En el gol hizo muy mal la línea Gudelj. A su favor tiene que no es defensa, y demasiado bien lo hizo. Es más, creo que fue de los jugadores más destacados, junto con Carmona, Kike Salas e Isco. Al menos, parece que la defensa Carmona-Salas-Gudelj-Acuña es aceptable. No es para tirar cohetes, pero en los últimos partidos no nos están metiendo una media de dos goles por partido.

Creí que el partido se iba al traste definitivamente cuando Telles derribó claramente a Yeremi Pino dentro del área. Menos mal que gracias al VAR quedó anulado por fuera de juego.

No me explico por qué Jordan, con el desesperante nivelito que está mostrando en los últimos meses, juega, y además de titular. Estoy seguro de que Pedro Ortiz lo haría mejor. De nuevo, hoy ha perdido un par de balones que no nos han costado goles de puro milagro. Y lo mismo digo de Suso, que hizo lo mismo en el descuento, con el agravante de que su pérdida fue con un compañero desmarcado en buena posición de gol.

El árbitro, Hernández Hernández, no me gustó.

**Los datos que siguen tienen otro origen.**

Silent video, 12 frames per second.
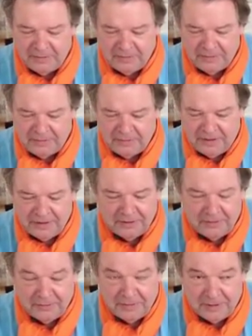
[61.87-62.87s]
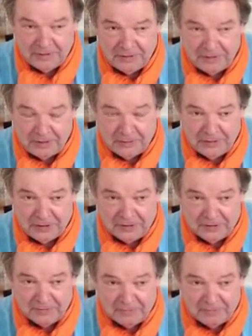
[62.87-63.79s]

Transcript: talk about Salthouse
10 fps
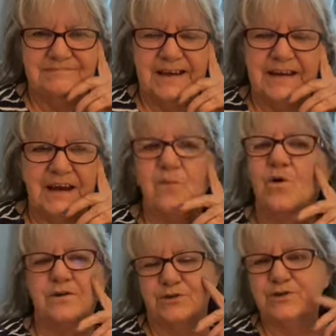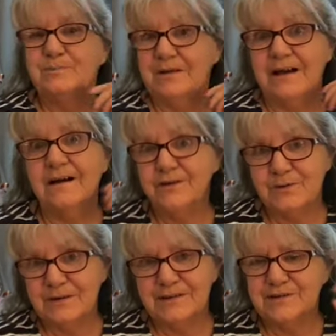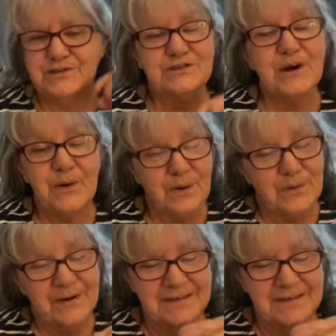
and I want her to be one hundred. So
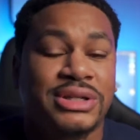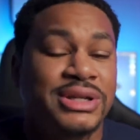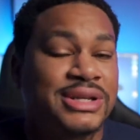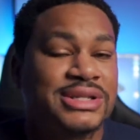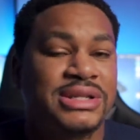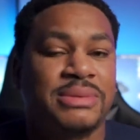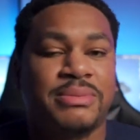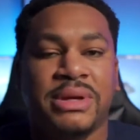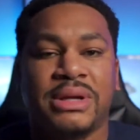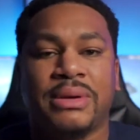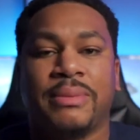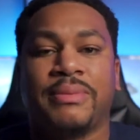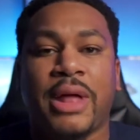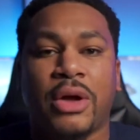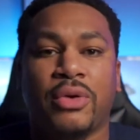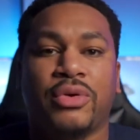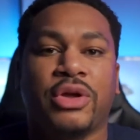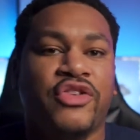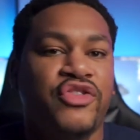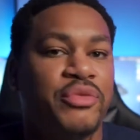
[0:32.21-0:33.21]
it doesn't mean I'm
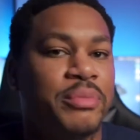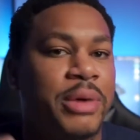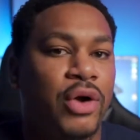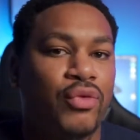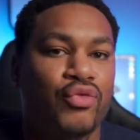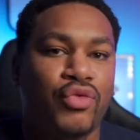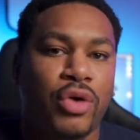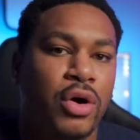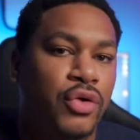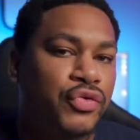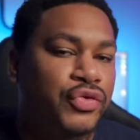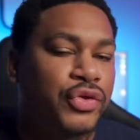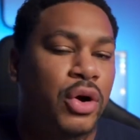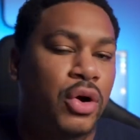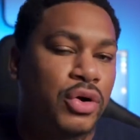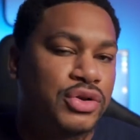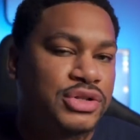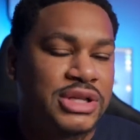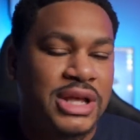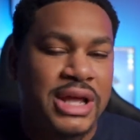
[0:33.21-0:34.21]
not gonna give you my raw
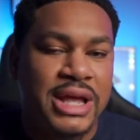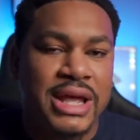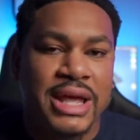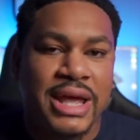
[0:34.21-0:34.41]
thoughts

Mostró tarjetas amarillas con mucha facilidad a los jugadores del Sevilla. Algo que es habitual. En lo positivo, no nos señaló ningún chorropenalti, de esos que sólo ve el árbitro, como ya ocurriera en Pamplona y Barcelona. Eso es de agradecer.

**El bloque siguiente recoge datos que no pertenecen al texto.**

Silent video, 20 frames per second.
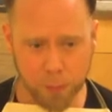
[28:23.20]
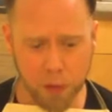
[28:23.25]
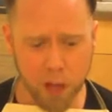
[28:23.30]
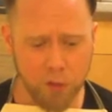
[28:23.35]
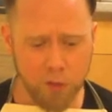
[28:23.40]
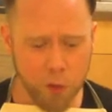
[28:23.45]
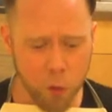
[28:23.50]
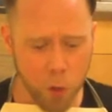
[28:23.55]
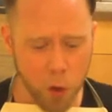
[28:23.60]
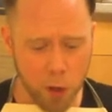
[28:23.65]

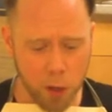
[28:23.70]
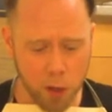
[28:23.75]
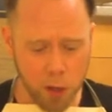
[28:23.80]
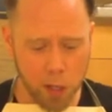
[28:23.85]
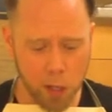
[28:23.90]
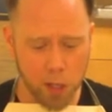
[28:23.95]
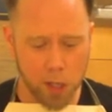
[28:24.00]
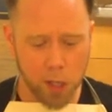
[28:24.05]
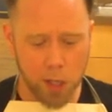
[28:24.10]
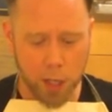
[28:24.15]
If you are
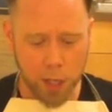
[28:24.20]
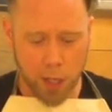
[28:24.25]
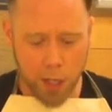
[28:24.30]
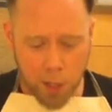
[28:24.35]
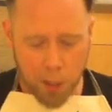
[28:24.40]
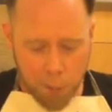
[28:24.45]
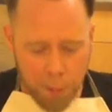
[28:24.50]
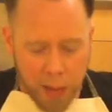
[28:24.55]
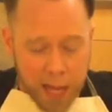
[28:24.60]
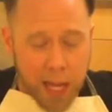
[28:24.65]

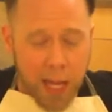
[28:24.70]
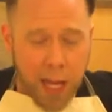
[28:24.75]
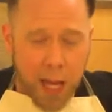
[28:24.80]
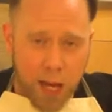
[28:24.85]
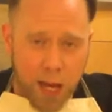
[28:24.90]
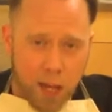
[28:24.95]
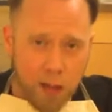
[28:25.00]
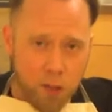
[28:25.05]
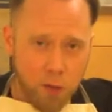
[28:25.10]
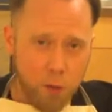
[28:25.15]
making
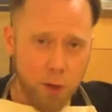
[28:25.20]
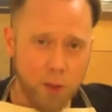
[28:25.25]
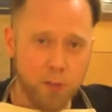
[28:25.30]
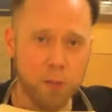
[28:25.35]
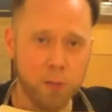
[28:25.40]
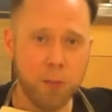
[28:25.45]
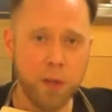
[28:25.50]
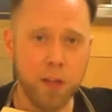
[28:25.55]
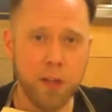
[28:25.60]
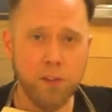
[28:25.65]
any of the
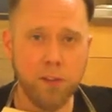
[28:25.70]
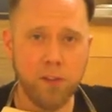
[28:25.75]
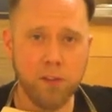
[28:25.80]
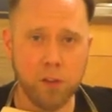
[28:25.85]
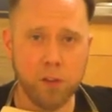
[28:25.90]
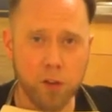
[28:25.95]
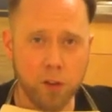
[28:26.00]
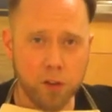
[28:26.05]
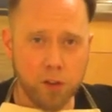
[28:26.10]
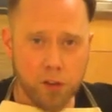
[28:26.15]
recipes
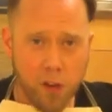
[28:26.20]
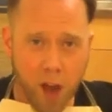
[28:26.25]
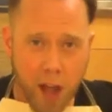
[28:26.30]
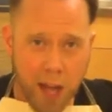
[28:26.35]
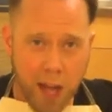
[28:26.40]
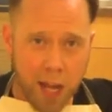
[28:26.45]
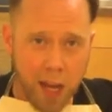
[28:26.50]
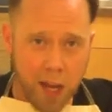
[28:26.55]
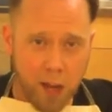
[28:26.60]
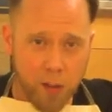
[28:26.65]
or
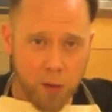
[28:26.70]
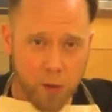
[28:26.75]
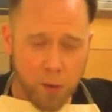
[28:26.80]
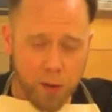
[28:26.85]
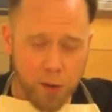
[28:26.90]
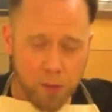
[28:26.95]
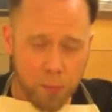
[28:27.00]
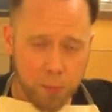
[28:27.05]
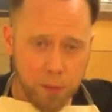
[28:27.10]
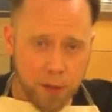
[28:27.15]
trying any of the
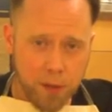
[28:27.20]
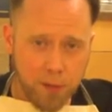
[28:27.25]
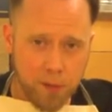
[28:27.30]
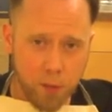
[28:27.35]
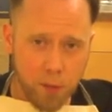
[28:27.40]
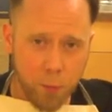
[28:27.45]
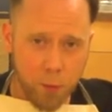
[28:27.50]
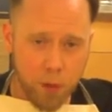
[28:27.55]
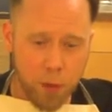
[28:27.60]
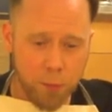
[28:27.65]
recipes
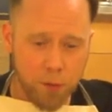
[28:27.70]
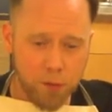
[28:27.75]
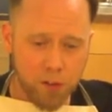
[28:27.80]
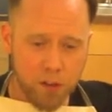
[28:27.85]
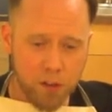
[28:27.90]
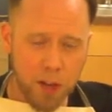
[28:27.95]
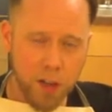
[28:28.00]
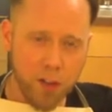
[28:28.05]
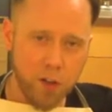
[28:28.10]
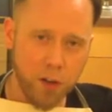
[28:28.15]
that we put
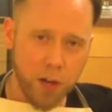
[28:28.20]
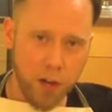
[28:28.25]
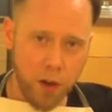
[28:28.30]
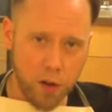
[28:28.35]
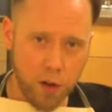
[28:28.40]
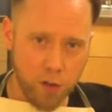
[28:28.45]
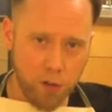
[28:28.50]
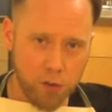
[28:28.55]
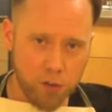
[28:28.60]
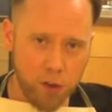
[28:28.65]
together
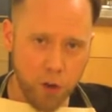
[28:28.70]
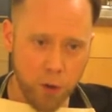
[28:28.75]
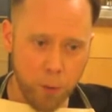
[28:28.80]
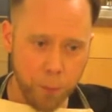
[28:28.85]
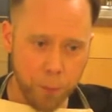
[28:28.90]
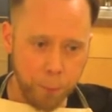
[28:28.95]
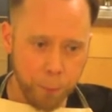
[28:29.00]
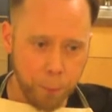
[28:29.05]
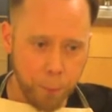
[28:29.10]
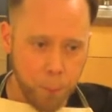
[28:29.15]
here on the show,
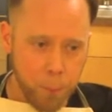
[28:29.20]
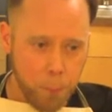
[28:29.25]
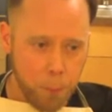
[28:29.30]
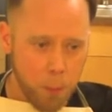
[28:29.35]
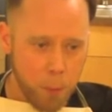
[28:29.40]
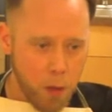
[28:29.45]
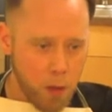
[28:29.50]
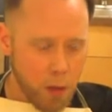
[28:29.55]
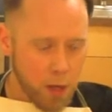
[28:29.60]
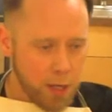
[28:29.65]

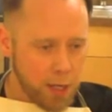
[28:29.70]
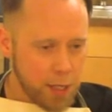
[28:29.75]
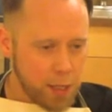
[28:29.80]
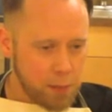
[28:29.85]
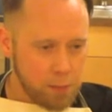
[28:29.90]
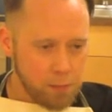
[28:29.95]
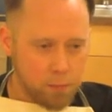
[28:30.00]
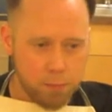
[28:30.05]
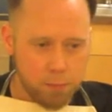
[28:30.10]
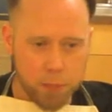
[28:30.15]

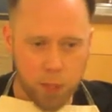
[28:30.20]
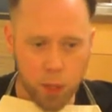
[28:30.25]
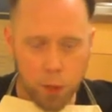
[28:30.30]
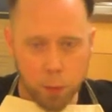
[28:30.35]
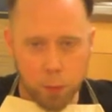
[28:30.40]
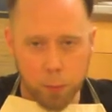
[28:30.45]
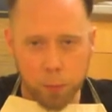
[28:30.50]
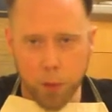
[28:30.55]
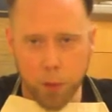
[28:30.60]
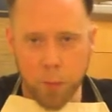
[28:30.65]

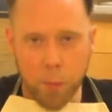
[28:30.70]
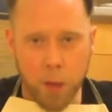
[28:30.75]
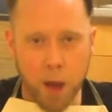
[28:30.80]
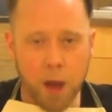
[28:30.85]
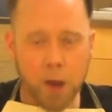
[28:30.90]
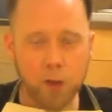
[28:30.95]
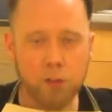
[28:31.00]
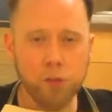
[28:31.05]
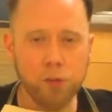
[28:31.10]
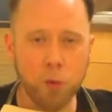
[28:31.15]
put them
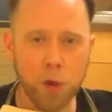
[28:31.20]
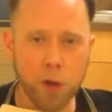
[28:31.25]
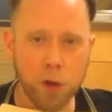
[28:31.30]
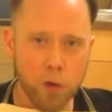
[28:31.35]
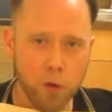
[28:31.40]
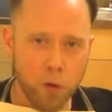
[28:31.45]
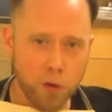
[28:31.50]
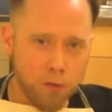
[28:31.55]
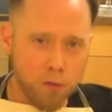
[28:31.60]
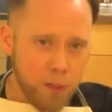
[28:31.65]
out on
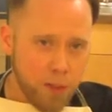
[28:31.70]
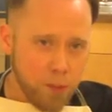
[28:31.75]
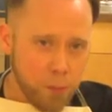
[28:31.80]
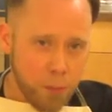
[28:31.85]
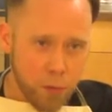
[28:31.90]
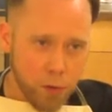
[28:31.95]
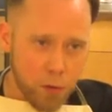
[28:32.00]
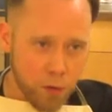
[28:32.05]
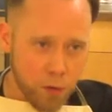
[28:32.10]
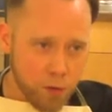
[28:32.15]
Twitter or
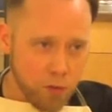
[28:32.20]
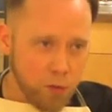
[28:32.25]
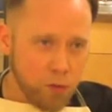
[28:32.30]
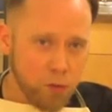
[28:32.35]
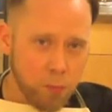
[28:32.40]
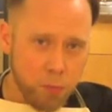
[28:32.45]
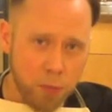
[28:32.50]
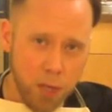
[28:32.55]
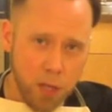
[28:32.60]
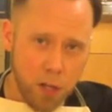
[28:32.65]
Facebook or
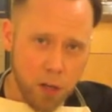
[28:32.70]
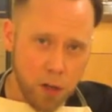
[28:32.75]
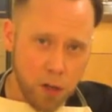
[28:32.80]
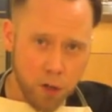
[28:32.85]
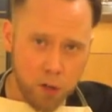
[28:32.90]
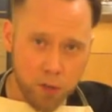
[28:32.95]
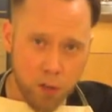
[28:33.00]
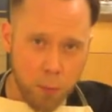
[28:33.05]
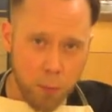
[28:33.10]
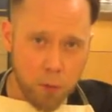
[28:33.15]
social media or
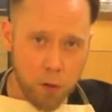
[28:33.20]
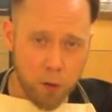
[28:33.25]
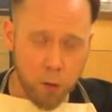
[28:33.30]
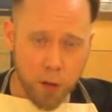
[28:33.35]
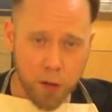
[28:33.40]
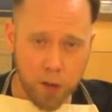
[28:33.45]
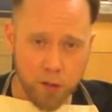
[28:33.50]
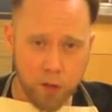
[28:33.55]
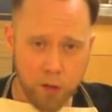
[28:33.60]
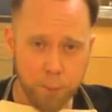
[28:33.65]
your Tumblr or
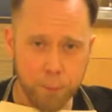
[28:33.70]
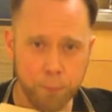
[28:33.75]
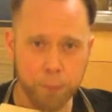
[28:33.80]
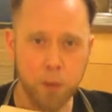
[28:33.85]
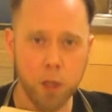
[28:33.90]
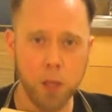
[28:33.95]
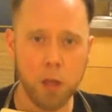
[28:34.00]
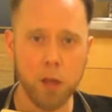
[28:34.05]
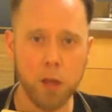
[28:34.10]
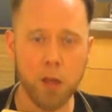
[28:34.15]
whatever,
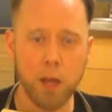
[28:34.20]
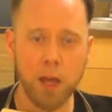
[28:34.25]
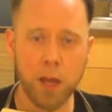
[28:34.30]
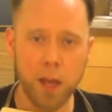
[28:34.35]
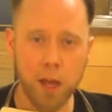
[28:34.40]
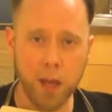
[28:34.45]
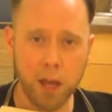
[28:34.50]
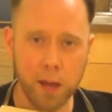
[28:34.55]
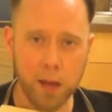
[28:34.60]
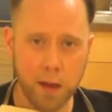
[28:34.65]

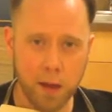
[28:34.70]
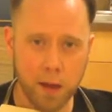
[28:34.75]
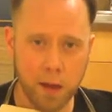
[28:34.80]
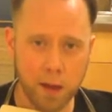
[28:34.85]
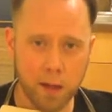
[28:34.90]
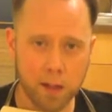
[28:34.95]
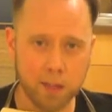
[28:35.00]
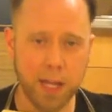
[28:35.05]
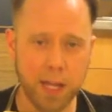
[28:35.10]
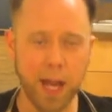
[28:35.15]
and
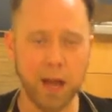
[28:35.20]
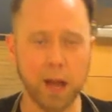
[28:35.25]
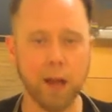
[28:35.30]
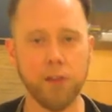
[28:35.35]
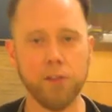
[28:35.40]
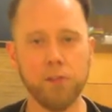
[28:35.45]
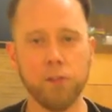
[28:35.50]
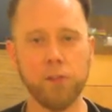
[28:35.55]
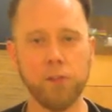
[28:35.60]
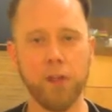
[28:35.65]
tag
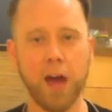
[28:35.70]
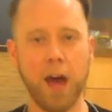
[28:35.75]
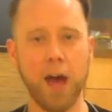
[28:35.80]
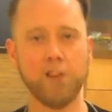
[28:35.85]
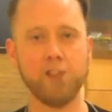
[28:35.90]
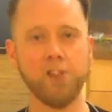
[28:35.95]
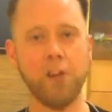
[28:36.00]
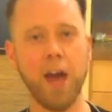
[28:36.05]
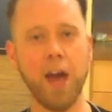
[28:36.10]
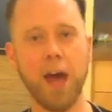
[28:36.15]
us with the
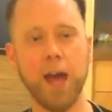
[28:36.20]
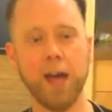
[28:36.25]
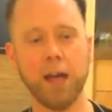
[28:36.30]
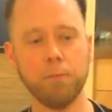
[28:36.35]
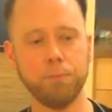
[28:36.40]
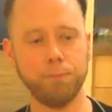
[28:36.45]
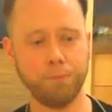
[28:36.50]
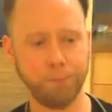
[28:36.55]
hashtag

Punto logrado ante un rival difícil, a domicilio, que en circunstancias normales sería considerado como bueno, pero que en las actuales resulta insuficiente, ya que no sirve para acercarnos a los puestos europeos. Aunque parezca increíble, a pesar de este desastroso inicio de temporada, sólo están a seis puntos.

Copenhague 0 – Sevilla FC 0. Buenas y malas noticias

Empate que puede venir bien para conseguir la tercera plaza. Porque, a día de hoy, estoy convencido de que lo mejor que puede el Sevilla este año, teniendo en cuenta la plantilla, es el tercer puesto de su grupo. Por tanto, este empate puede servir, siempre y cuando se logre la victoria en el Ramón Sánchez Pizjuán. Me parece imposible puntuar ante el City o el Dortmund. Ojalá me equivoque.

Las buenas noticias son que, por fin, por fin, por fin, hemos logrado mantener la portería a cero, y para ello ha sido clave la actuación de Kike Salas y José Ángel Carmona. Me alegro mucho de ver canteranos en el once inicial, y que además ver que lo están haciendo bien. Mantener la portería a cero es fundamental, porque es la base para ganar partidos. Desde luego, encajando dos goles de media no vamos a ningún sitio.

Las malas noticias son, por supuesto, que tenemos poquísimo gol. Nos cuesta un mundo crear ocasiones y hacer goles.

Carmona pinta bien. Si gana en confianza, lo puede hacer aún mejor. En ocasiones, puede llegar a la línea de fondo y centrar, pero no lo hace por buscar pasar a un compañero. Eso está bien, pero mucho mejor si se hace desde la línea de fondo, porque, al no haber fuera de juego, son centros que siempre son difíciles de defender. También pudo, de haber pasado de primeras, haber habilitado a En-Nesyri, para que sólo tuviera que empujar el balón a la red. Si se le da continuidad, irá puliendo estos defectos. Por ahora, me está gustando mucho su juego y su verticalidad.

Kike Salas también lo ha hecho estupendamente. El Copenhague apenas ha creado ocasiones de gol, y eso es señal de que el equipo ha mostrado un buen nivel defensivo.

Este punto es importante, porque nos vamos a jugar el tercer puesto con el Copenhage. No sé si soy pesimista o realista, pero ahora mismo veo al Sevilla incapaz de lograr puntuar ante el City y el Borussia. Con lo cual, quiere decir que, si estoy en lo cierto, nos jugaremos la tercera plaza de grupo en el Ramón Sánchez Pizjuán ante el Copenhague.

Y ahora, a pensar en Liga, en el difilísimo partido –todos lo son si no defendemos bien– ante el Villarreal.